(Data entries)
........
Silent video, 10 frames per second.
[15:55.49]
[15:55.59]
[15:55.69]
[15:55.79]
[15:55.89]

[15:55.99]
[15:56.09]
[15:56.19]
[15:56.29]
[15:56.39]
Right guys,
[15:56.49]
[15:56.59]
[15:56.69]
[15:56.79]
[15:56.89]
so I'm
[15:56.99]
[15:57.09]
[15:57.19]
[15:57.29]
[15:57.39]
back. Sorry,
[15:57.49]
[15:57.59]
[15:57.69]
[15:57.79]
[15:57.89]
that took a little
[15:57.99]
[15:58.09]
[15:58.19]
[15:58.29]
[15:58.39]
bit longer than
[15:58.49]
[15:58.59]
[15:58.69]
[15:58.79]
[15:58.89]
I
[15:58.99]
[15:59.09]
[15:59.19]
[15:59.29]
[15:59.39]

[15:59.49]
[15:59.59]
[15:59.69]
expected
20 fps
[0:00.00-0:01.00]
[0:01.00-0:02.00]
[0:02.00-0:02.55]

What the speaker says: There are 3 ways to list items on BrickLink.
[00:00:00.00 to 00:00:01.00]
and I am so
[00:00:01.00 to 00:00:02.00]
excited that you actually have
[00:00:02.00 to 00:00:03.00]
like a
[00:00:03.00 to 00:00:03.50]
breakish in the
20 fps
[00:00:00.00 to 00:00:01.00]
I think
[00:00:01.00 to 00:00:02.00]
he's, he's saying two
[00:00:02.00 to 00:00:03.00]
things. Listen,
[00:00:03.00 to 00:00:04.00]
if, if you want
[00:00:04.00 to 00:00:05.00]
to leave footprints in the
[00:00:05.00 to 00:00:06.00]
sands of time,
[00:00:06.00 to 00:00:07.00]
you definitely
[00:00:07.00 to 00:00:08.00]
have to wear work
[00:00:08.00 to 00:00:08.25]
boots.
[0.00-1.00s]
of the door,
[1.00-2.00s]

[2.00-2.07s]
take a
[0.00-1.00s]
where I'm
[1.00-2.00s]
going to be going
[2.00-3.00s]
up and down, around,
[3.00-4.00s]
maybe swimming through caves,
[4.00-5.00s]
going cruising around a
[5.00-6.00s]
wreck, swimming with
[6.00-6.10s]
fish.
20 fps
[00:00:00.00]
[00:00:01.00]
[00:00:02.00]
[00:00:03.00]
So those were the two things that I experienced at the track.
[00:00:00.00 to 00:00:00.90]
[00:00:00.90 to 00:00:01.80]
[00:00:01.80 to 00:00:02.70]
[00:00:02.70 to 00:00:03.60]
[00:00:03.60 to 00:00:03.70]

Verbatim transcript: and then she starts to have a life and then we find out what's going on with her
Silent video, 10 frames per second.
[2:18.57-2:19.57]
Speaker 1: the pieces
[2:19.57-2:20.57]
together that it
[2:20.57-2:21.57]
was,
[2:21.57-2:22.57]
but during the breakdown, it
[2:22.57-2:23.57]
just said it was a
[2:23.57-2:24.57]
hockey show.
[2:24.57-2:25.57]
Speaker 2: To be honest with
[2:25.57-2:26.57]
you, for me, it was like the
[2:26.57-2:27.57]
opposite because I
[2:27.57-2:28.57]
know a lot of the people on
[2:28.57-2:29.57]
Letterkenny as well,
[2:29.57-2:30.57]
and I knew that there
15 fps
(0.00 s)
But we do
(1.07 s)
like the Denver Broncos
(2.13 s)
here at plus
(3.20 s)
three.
........
→ ABOUT THIS TASK
What is wanted is every line above, written out exactly.

→ SOLUTION BELOW
Silent video, 10 frames per second.
[15:55.49]
[15:55.59]
[15:55.69]
[15:55.79]
[15:55.89]

[15:55.99]
[15:56.09]
[15:56.19]
[15:56.29]
[15:56.39]
Right guys,
[15:56.49]
[15:56.59]
[15:56.69]
[15:56.79]
[15:56.89]
so I'm
[15:56.99]
[15:57.09]
[15:57.19]
[15:57.29]
[15:57.39]
back. Sorry,
[15:57.49]
[15:57.59]
[15:57.69]
[15:57.79]
[15:57.89]
that took a little
[15:57.99]
[15:58.09]
[15:58.19]
[15:58.29]
[15:58.39]
bit longer than
[15:58.49]
[15:58.59]
[15:58.69]
[15:58.79]
[15:58.89]
I
[15:58.99]
[15:59.09]
[15:59.19]
[15:59.29]
[15:59.39]

[15:59.49]
[15:59.59]
[15:59.69]
expected
20 fps
[0:00.00-0:01.00]
[0:01.00-0:02.00]
[0:02.00-0:02.55]

What the speaker says: There are 3 ways to list items on BrickLink.
[00:00:00.00 to 00:00:01.00]
and I am so
[00:00:01.00 to 00:00:02.00]
excited that you actually have
[00:00:02.00 to 00:00:03.00]
like a
[00:00:03.00 to 00:00:03.50]
breakish in the
20 fps
[00:00:00.00 to 00:00:01.00]
I think
[00:00:01.00 to 00:00:02.00]
he's, he's saying two
[00:00:02.00 to 00:00:03.00]
things. Listen,
[00:00:03.00 to 00:00:04.00]
if, if you want
[00:00:04.00 to 00:00:05.00]
to leave footprints in the
[00:00:05.00 to 00:00:06.00]
sands of time,
[00:00:06.00 to 00:00:07.00]
you definitely
[00:00:07.00 to 00:00:08.00]
have to wear work
[00:00:08.00 to 00:00:08.25]
boots.
[0.00-1.00s]
of the door,
[1.00-2.00s]

[2.00-2.07s]
take a
[0.00-1.00s]
where I'm
[1.00-2.00s]
going to be going
[2.00-3.00s]
up and down, around,
[3.00-4.00s]
maybe swimming through caves,
[4.00-5.00s]
going cruising around a
[5.00-6.00s]
wreck, swimming with
[6.00-6.10s]
fish.
20 fps
[00:00:00.00]
[00:00:01.00]
[00:00:02.00]
[00:00:03.00]
So those were the two things that I experienced at the track.
[00:00:00.00 to 00:00:00.90]
[00:00:00.90 to 00:00:01.80]
[00:00:01.80 to 00:00:02.70]
[00:00:02.70 to 00:00:03.60]
[00:00:03.60 to 00:00:03.70]

Verbatim transcript: and then she starts to have a life and then we find out what's going on with her
Silent video, 10 frames per second.
[2:18.57-2:19.57]
Speaker 1: the pieces
[2:19.57-2:20.57]
together that it
[2:20.57-2:21.57]
was,
[2:21.57-2:22.57]
but during the breakdown, it
[2:22.57-2:23.57]
just said it was a
[2:23.57-2:24.57]
hockey show.
[2:24.57-2:25.57]
Speaker 2: To be honest with
[2:25.57-2:26.57]
you, for me, it was like the
[2:26.57-2:27.57]
opposite because I
[2:27.57-2:28.57]
know a lot of the people on
[2:28.57-2:29.57]
Letterkenny as well,
[2:29.57-2:30.57]
and I knew that there
15 fps
(0.00 s)
But we do
(1.07 s)
like the Denver Broncos
(2.13 s)
here at plus
(3.20 s)
three.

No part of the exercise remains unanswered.